Da faxina, Simone também começou a auxiliar na cozinha. Há 15 dias, uma ligação telefônica mudou o destino dessas duas famílias. E pra melhor. “Ela me ligou dizendo que o marido tinha ido embora e ela precisava devolver a casa onde moravam, no Santa Emília. Ela não tinha para onde ir e estava procurando uma casa para alugar”, conta Neusa.

O marido de Simone, padrasto dos três filhos dela, deixou a casa e para a família um prazo de 10 dias para mudar. A mãe conta que chegou a procurar casas, mas não achou local onde o aluguel coubesse no orçamento.

Dias depois da ligação, Simone foi com as crianças até a casa de uma vizinha para fazer faxina. Por acaso Neusa os encontrou no meio do caminho.

“Eu estendi a mão e a menininha pediu benção. Me quebrou ali. Eles queriam me abraçar e eu dei a mão. Fiquei com isso na cabeça e pensei vou lá ver como estão as crianças. Quando eu vi, elas estavam sentadinhas na pontinha do sofá, acoadas, olhando para a televisão”, lembra.

A cena emocionou na hora e emociona Neusa quando ela repete a história. Pegou as três crianças pela mão e levou para casa. “A menininha falava tia, mas como a sua casa é bonita. E já ficaram lá em casa, dormiram lá e no dia seguinte fomos buscar as coisas. Ela disse ainda para mim, tia, hoje é meu dia de sorte”.

A conversa de Neusa com o marido foi surpreendente. Ela com jeitinho pediu a Idalvan, que aceitasse abrigar a família em casa. “Eu estava com medo de falar com ele. Quando eu disse, nunca pensei que ele ia aceitar, me surpreendeu muito. Ele respondeu Deus mandou, vamos abraçar”, diz.

O casal acertou com um vizinho de pegar a caminhonete emprestada para fazer a mudança já no dia seguinte. Idalvan imaginava que ia levar o dia todo. “Você pensa entrar em uma casa que não tinha nada? Só fogão, geladeira, colchão e os três filhos. O fogão estava sem boca, o sofá não tinha como sentar. Não tinha nem o que trazer”. Quando ele descreve a cena que viu ao chegar a casa onde a família morava, as lágrimas correm pelos olhos.

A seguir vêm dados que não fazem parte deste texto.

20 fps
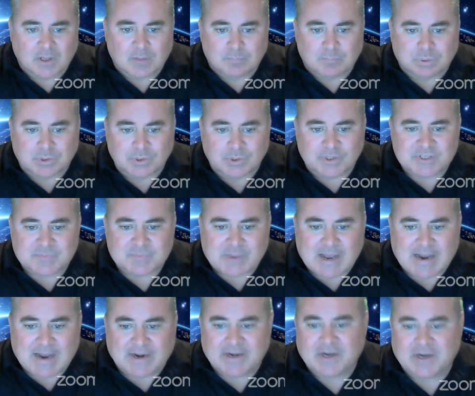Plutus
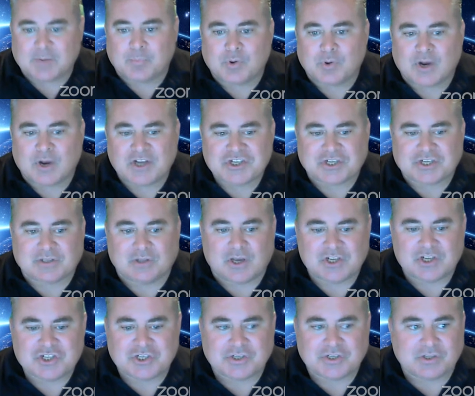Pioneer Project
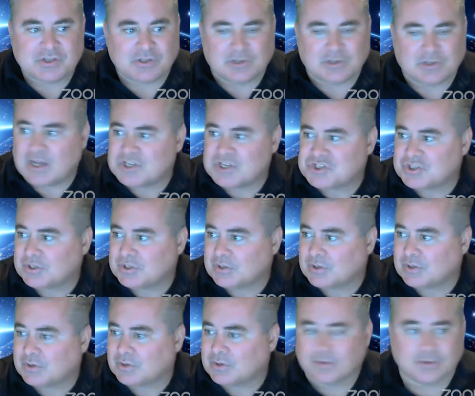launch to
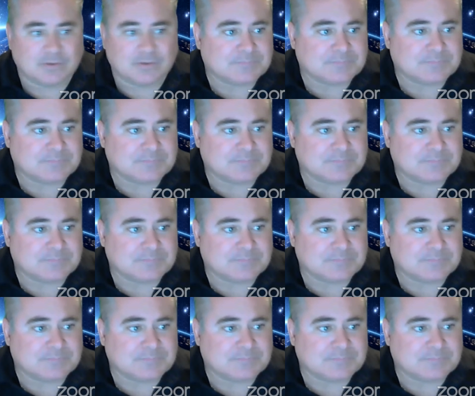learn.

Os olhinhos brilhando já refletem a alegria da pequena Jhulia. Quando mudou para a casa de Neusa, disse que era seu dia de sorte. (Foto: Pedro Peralta)
Os olhinhos brilhando já refletem a alegria da pequena Jhulia. Quando mudou para a casa de Neusa, disse que era seu dia de sorte. (Foto: Pedro Peralta)

Durante a entrevista, Simone era só alegria. Os olhos brilhavam ao ouvir da boca de quem estendeu a mão dessa forma, a felicidade do casal em partilhar da família. “Para mim foi maravilhoso. O que ela fez, nunca ninguém tinha estendido a mão assim, de receber uma família com criança que vai fazer barulho, bagunça”, relata

Ao arrumar o quarto dentro da própria casa, Neusa relembra do que fizeram por ela. “Me acolheram também. Quando eu separei, uma amiga tirou a filha do quarto para me dar e eu sou muito grata por ela ter feito isso por mim”.

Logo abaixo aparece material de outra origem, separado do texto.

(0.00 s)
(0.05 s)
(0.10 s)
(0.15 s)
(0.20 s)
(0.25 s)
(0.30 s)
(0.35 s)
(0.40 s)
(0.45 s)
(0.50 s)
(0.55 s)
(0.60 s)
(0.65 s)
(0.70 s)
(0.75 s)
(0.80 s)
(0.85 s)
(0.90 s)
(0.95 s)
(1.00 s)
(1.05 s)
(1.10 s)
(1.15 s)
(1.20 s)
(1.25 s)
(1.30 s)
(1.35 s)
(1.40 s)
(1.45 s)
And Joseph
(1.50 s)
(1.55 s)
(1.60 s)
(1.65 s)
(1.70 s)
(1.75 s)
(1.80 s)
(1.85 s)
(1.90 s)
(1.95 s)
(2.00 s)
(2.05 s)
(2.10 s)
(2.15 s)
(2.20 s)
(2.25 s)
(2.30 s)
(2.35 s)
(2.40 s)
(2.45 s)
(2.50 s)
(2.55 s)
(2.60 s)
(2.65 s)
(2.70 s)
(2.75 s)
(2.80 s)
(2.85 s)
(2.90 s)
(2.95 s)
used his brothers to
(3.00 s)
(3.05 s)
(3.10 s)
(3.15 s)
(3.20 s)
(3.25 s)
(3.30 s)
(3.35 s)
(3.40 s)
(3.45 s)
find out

As crianças assistiam televisão, mas com a chegada da equipe, abriram sorrisos largos e tratou de sentar todo mundo junto para contar da nova casa. A caçulinha, Jhulia também pediu benção quando a equipe chegou. Com os olhinhos brilhando e as mãozinhas postas, depois de ter a resposta “Deus te abençoe”, ela rapidinho dispara a falar. Se refere à Neusa, como Neusinha. “Eu achei bom. Estou em casa, ela é minha tia”, fala toda sorridente.

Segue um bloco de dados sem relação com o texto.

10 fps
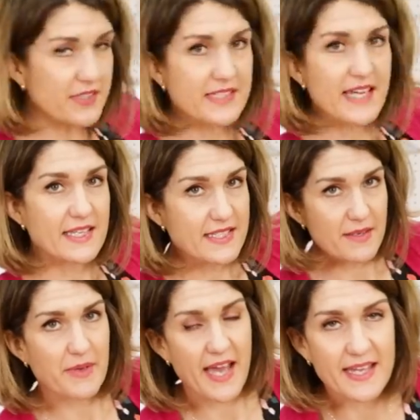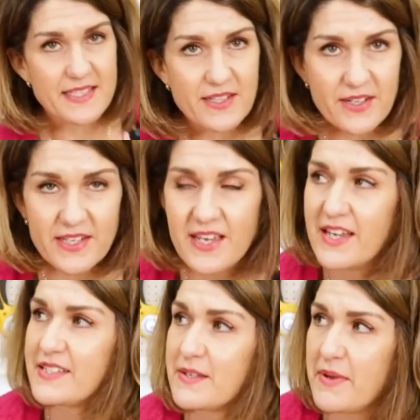got to get your summer hat on,
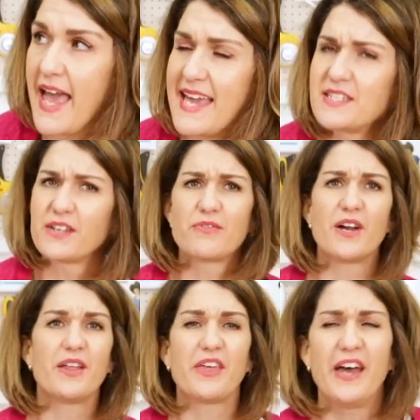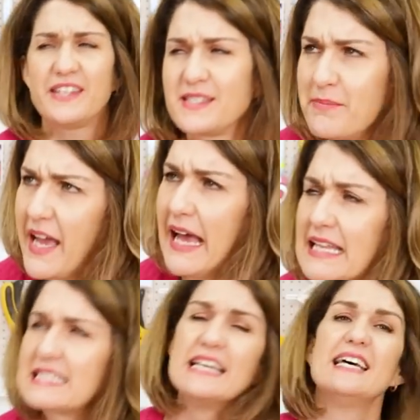summer head on rather,
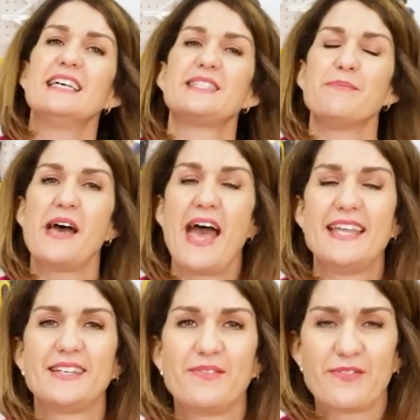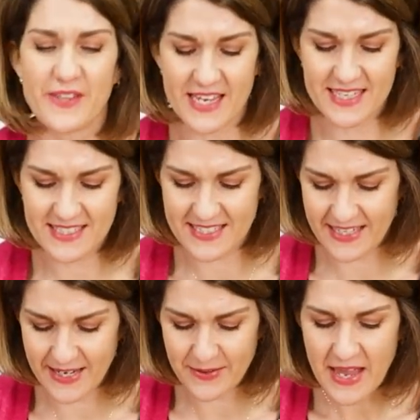summer head on for these
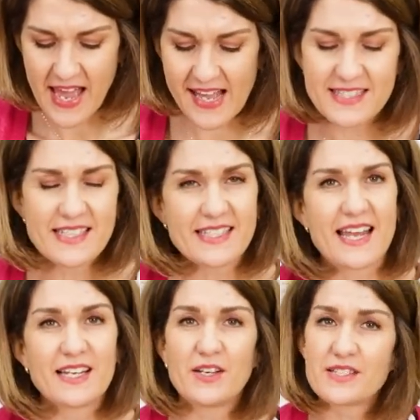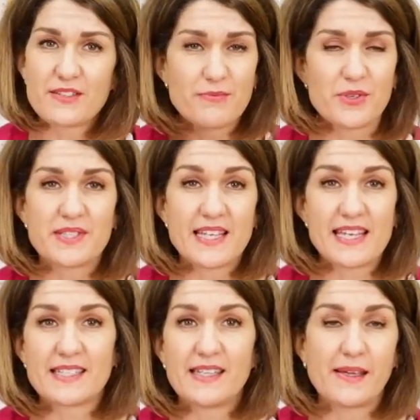two. As I said, lots of more
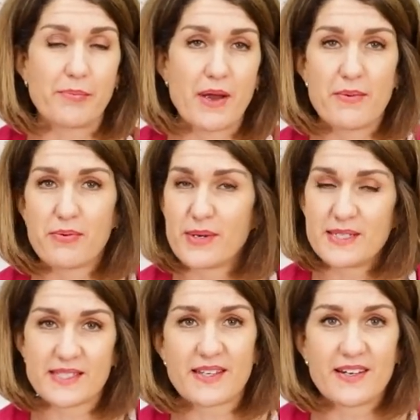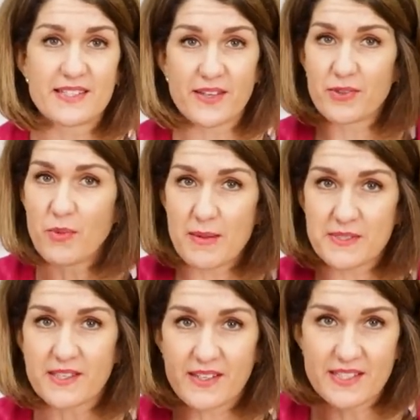seasonally appropriate designs on the
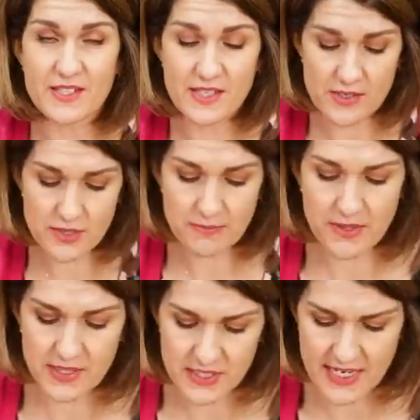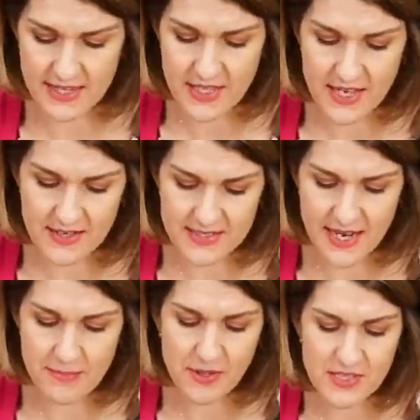website, so do jump on and check those
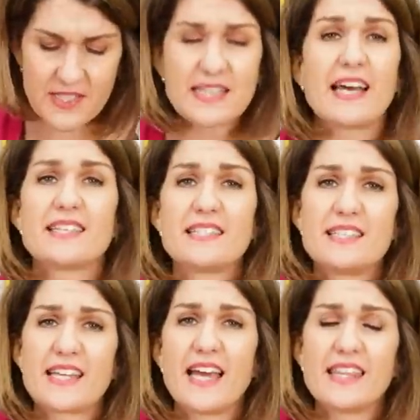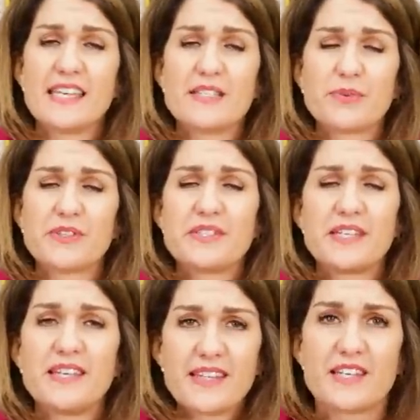out. But I just had to share these ones
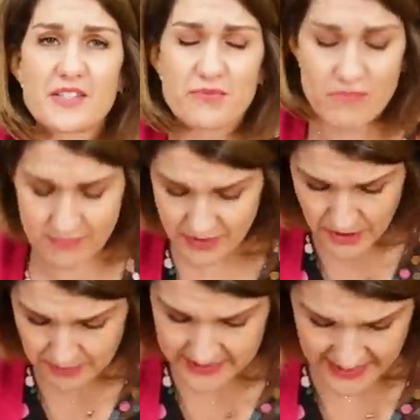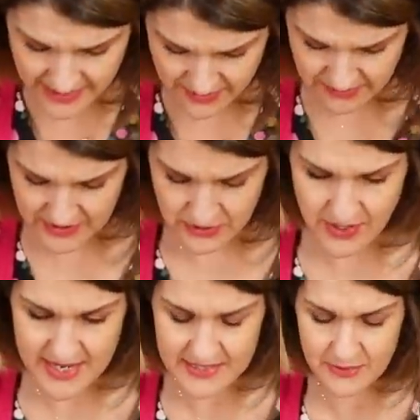to you. They just jumped out at me
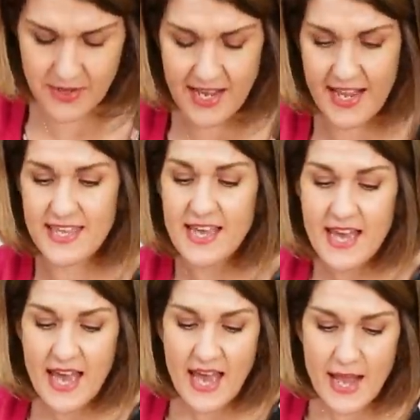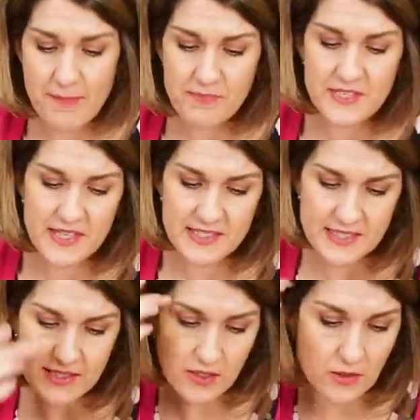straight away. So this
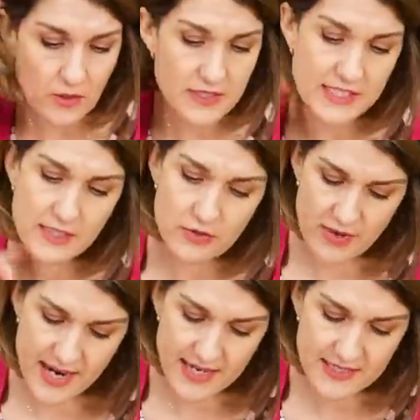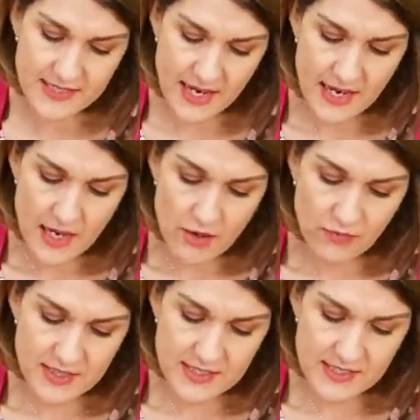is the Claudia dress,
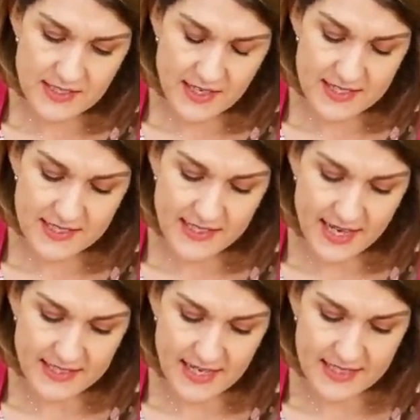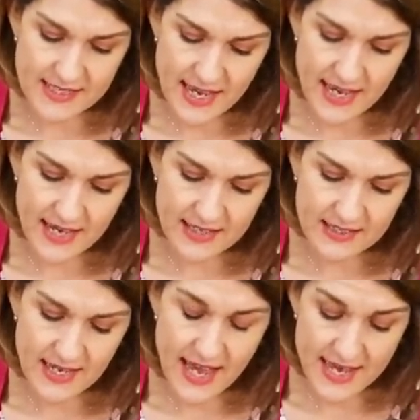runs in sizes XXS
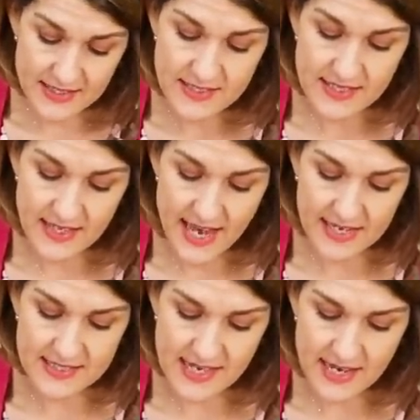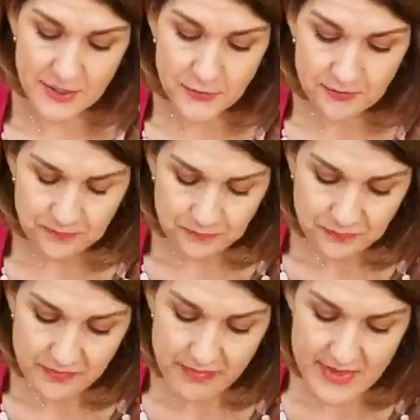to XL.
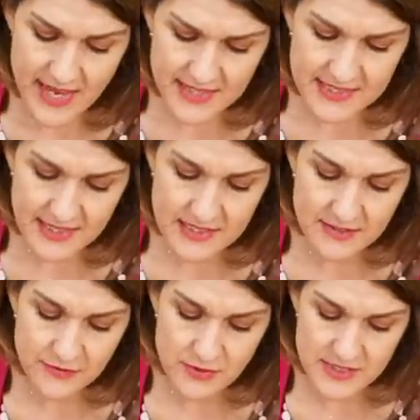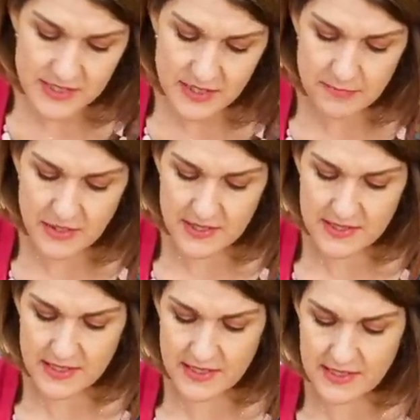XL is a 42
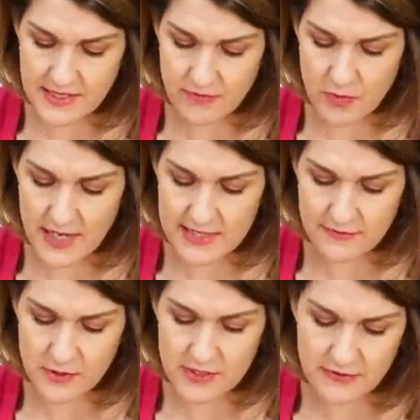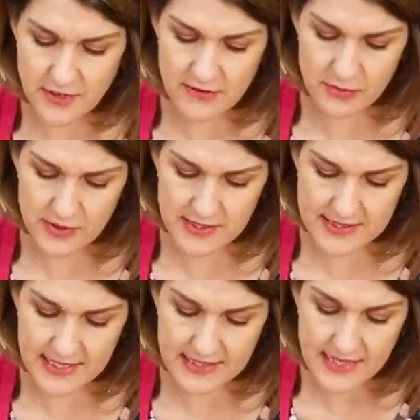bust, 37 waist,
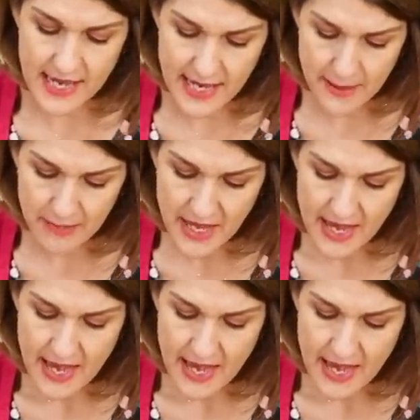45.6 hip.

A mais velha, Gabrielly, é quem entende a situação e a nobreza do gesto da amiga/tia. “Eu gostava de lá, dos meus amigos. Mas eu entendi que a gente tinha que sair, não imaginava não que ela fosse fazer isso”.

A foto é de família. Simone, os filhos, Neusa e o chefe de família, Idalvan em pé. “Eu acolhi ela aqui, com as crianças e me despertou essas coisas gostosas e maravilhosas. Era isso que eu queria compartilhar. Eu já tive muito sentimento nessa vida, de tristeza, revolta. Nunca achei que fosse sentir amor por estranhos assim. E é muito bom”, finaliza Neusa.

“Estou aí e abracei essa causa. Fazer o bem faz a gente se sentir muito bem. Ter criança preenche a casa”, completa o marido.